There are real issues facing the Commission which has six members and three of them are new. Truman Waterfront needs to be planned after a decade of doing nothing, the three new Commissioners had better figure out some way to appoint people to the Historic Preservation shambles that actually care about preserving Old Town because there are a lot of people in Key West who are annoyed at several recent decisions. Luckily the Mayor got the new city hall approved and I say luckily because I really like the location on White Street and the former school which may well look splendid. 
I live in the county so I don't vote in the city and with the pathetic turn out for a critical election I am sorry because my one vote could have made a difference! From my perspective Key West needs a vision and I remain skeptical that this new wave of commissioners will provide that but I hope for the best. Pedestrian zones anyone? Bicycle paths? Effective recycling? Solar power? Anything new and modern and forward looking...?  

Tuesday, October 6, 2015

Driving The Lower Keys

I have no particular beef with cyclists, I ride a bicycle myself from time to time, though not compressed into spandex clothes. Not being smart does bother me and cyclists get run over all the time in Florida, more so in Key West than elsewhere. Considering how distracted drivers will be in their cages I think it is either very foolish or desperately optimistic to think that riding the white line on the shoulder is the best possible place to be on a Florida Highway, especially when the Sunshine State has placed a perfectly serviceable path at your service for your exclusive use. This guy gets a Darwin Award:
Enough of that, time to pause to enjoy the view while not running down a cyclist:
And there is the sewer work, continuing on, now between  Summerland and Big Pine Keys, not disrupting traffic  though the bike path is torn up.
I cannot help but think that twenty years ago the much wealthier Federal Government tried to persuade the Keys to do the sewering with less local cost and nothing came of it.
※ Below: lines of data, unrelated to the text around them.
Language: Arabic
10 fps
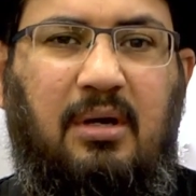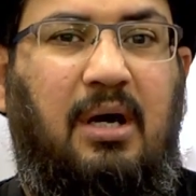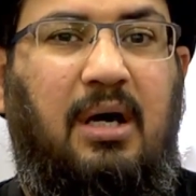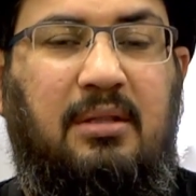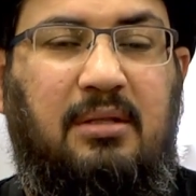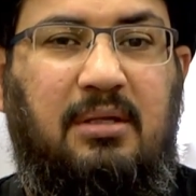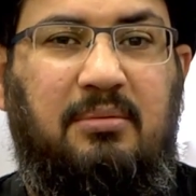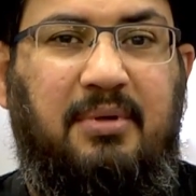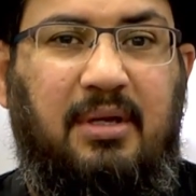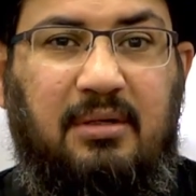هذه
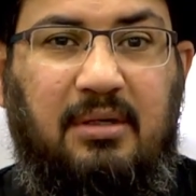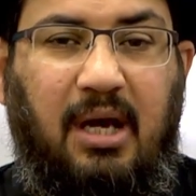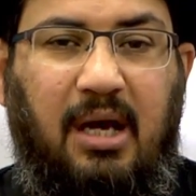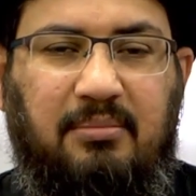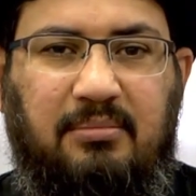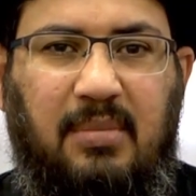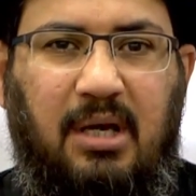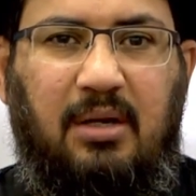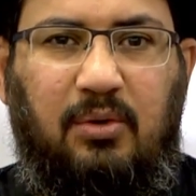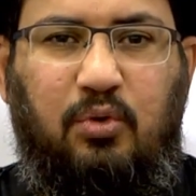من النعم
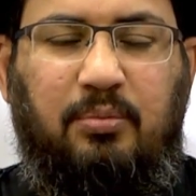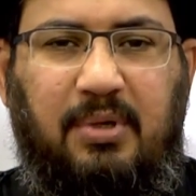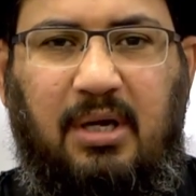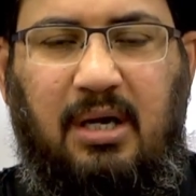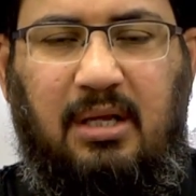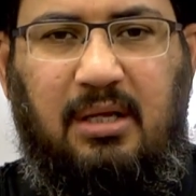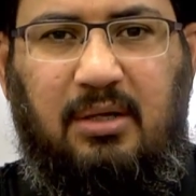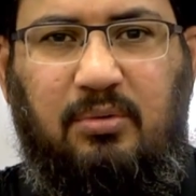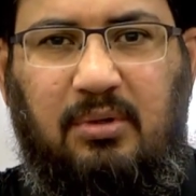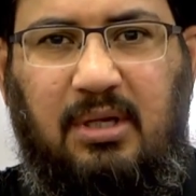الكبرى على
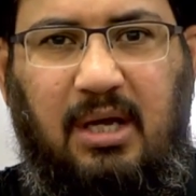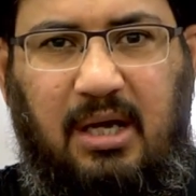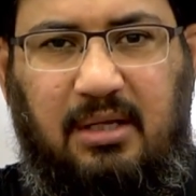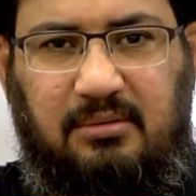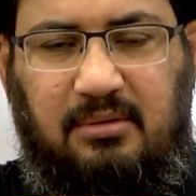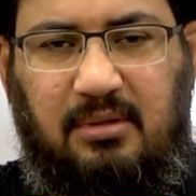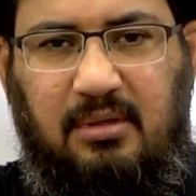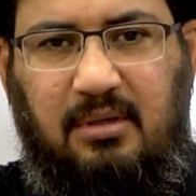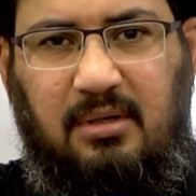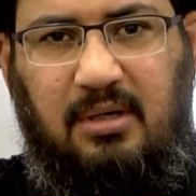كل أحد
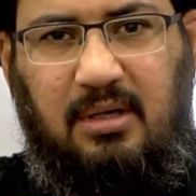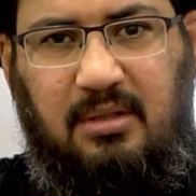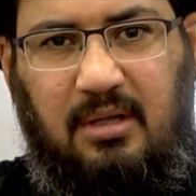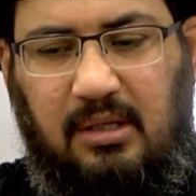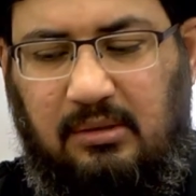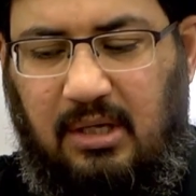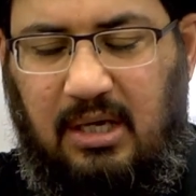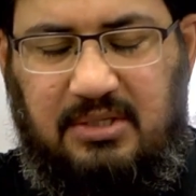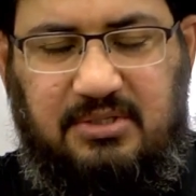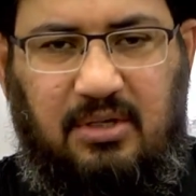إذا الله
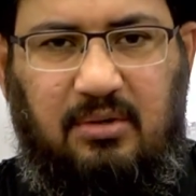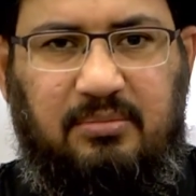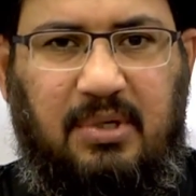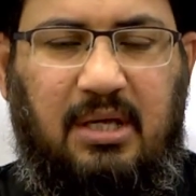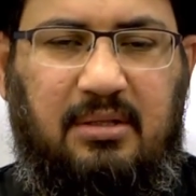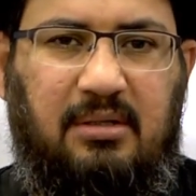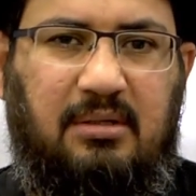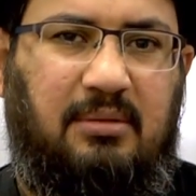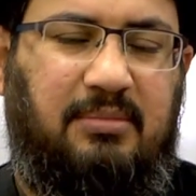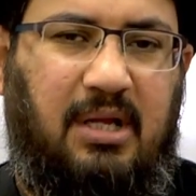خصه بهذه
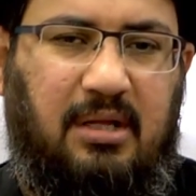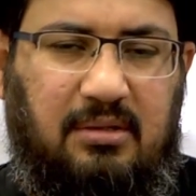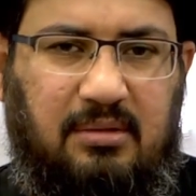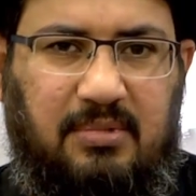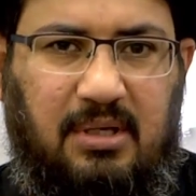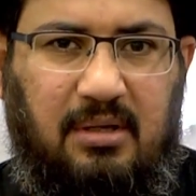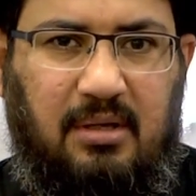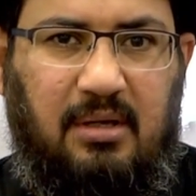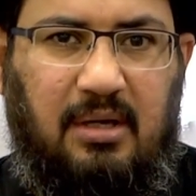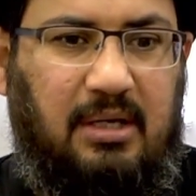النعمة العظيمة
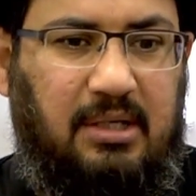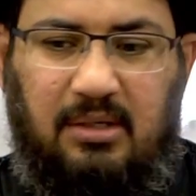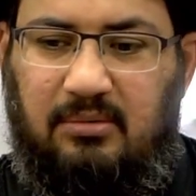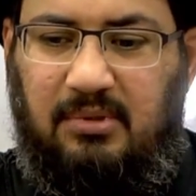أنه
The bonds to cover the cost now will amount to 200 million dollars and about seven thousand dollars a household for the hook up amortized over the years. It needed to be done then for maximum reef benefit. Better late than never.

Monday, October 5, 2015

Night Time On Fleming

My wife calls me the night crawler and she busted me on my lunch break at some ungodly hour enjoying the warm night air. I justify my wanderings by taking pictures.  My Bonneville at 86,000 miles, still the best motorcycle I have owned in 45 years of riding.
The post office at 400 Whitehead Street, the westernmost point:
The main Key West post office that serves everyone up to and including Bay Point, Mile Marker 15.
A cruiser motorcycle caught in my headlight.
And the usual assorted porches and front steps of the Old Town.

 
And then I went round the corner to Southard Street where I found some other views worth stopping for.

Fleming Street at one thirty in the morning.